Dienstag, 1. April 2008

Charlotte Roche liest aus ihrem Roman "Feuchtgebiete"

Charlotte Roche war wütend. Deshalb hat sie ein Buch geschrieben. „Zum Glück merkt man das dem Buch aber nicht mehr an“, beruhigt sie. Ihr Zorn richtete sich gegen die Werbe-Industrie, weil dort immer mehr Hygiene-Produkte angepriesen werden. „Für mich bedeutet das, dass ein Mal duschen am Tag nicht reicht“, filterte sie eine Botschaft heraus. Das ärgert sie, denn das würde für sie bedeuten, abends aus Geruchsgründen keinen Geschlechtsverkehr mehr haben zu dürfen. Es sei denn, sie hätte eines dieser Produkte benutzt. „Frauen sind ohnehin nicht die lockersten“, beäugt sie das weibliche Geschlecht und ist überzeugt, dass das viel mit der Erziehung zu tun hat. „Dagegen wollte ich angehen und habe mir eine Anti-Heldin erfunden, die frei von solchen Beklemmungen ist“, sagt sie.

Als sie anfing, zu schreiben, waren es vor allem Spielereien, die ihr eingefallen sind. „Dinge, die sich Helen ausdenkt, um Jungen eine Freude zu machen“, beschreibt sie es. „Das wäre dann eher so eine Art Sachbuch, vielleicht ein Ratgeber darüber, was Charlotte Roche deutschen Frauen rät“, blickt sie zurück. „Das wäre aber sehr von oben herab gewesen und auch langweilig“, hat sie schnell befunden. In der Heldin ihres Debüt-Romans „Feuchtgebiete“ steckt auch ein wenig Charlotte drin. Helen liegt im Krankenhaus und versucht, ihre geschiedenen Eltern wieder zusammen zu bringen. „Für mich war es nahe liegend, meine Familiengeschichte zu nehmen“, erklärt sie. „Scheidungsdrama, das Kind, das an der Scheidung leidet, das ist voll meine Geschichte“, fügt sie hinzu.

„Ich habe beim Schreiben an keinen gedacht als an mich“, berichtet sie über den Schreibprozess. Sie hat dabei keinen besonderen Kundenstamm im Auge gehabt. Auch die Frage, ob sie darin Tabus brechen könnte, hat sie sich nicht gestellt. „Es ist wohl ein Buch, das sehr schwer mit anderen zu vergleichen ist“, weiß sie nun auch. Und sie ist sich sicher, dass es mit seiner Thematik und in seiner Herangehensweise einzigartig ist.

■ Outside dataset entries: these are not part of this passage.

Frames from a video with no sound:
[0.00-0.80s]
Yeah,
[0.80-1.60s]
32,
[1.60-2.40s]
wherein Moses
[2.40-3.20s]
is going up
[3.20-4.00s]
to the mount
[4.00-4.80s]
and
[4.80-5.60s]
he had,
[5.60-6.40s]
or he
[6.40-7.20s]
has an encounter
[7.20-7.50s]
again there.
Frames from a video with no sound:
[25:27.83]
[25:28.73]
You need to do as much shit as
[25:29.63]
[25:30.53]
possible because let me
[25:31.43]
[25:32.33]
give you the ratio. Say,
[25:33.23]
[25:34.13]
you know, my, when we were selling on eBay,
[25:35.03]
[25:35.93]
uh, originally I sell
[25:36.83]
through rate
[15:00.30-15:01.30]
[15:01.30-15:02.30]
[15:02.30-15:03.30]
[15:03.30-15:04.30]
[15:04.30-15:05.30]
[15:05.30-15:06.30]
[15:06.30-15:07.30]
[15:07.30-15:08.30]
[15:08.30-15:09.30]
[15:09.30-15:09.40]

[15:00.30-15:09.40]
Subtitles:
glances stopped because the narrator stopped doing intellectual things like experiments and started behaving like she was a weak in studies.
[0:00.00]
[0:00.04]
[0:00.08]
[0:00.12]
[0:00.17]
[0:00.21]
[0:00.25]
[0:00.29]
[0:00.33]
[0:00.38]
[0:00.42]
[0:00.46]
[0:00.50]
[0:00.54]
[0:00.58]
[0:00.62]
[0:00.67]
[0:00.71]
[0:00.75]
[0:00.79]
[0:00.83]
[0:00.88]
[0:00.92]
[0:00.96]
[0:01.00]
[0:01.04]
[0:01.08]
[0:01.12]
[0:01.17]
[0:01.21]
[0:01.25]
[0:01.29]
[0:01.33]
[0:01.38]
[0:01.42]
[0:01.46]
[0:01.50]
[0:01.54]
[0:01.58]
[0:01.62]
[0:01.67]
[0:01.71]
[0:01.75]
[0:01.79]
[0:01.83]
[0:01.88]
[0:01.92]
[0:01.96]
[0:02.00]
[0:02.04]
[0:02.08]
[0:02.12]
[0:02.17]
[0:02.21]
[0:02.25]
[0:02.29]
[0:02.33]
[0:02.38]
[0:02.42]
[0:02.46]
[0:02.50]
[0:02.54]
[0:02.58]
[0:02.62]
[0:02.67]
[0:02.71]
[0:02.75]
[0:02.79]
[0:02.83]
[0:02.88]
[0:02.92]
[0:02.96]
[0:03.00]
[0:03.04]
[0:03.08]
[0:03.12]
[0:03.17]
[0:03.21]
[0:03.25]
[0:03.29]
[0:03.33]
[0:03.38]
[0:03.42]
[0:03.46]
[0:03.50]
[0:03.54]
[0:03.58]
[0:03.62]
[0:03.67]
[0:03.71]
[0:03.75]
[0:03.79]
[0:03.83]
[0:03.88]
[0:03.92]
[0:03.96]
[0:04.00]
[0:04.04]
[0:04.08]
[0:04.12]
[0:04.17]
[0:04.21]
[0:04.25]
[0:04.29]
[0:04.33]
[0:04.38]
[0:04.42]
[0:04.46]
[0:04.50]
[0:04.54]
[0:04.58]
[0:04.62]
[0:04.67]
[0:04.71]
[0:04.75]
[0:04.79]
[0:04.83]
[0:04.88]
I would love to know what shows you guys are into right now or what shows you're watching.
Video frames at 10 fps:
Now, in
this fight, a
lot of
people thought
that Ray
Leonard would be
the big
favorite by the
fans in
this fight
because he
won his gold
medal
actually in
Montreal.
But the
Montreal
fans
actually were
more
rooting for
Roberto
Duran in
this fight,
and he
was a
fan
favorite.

Die „Feuchtgebiete“ findet sie deshalb so faszinierend, weil „es als böse gilt, darüber zu sprechen“. Sie möchte das Gegenteil beweisen und ihren Geschlechtsgenossinnen Mut zum selbstbewussten Umgang machen.

Ein Problem hat sie nun aber: „Ich wüsste gern, wer das Buch kauft“, fragt sie sich. Sicher ist, dass das Internet-Geschäft gut funktioniert. „Die einzigen, die ich sehe, sind die in den Lesungen“, berichtet sie. Viele junge Frauen sind darunter, was sie „sehr beruhigend“ findet. „Ich bin froh, dass es nicht immer ein voller Saal geifernder älterer Herren ist“, ergänzt sie. Der Reiz für Voyeuristen besteht schon – immerhin weiht Charlotte Roche ihre Leser in die tiefsten Geheimnisse des weiblichen Organismus ein und beschreibt detaillierter, als es so manchem lieb ist, körperliche Vorgänge, zu denen es ansonsten bestenfalls wissenschaftliche Literatur gibt.

Charlotte Roche liest am Donnerstag um 20 Uhr im Frankfurter Hof aus ihrem Roman.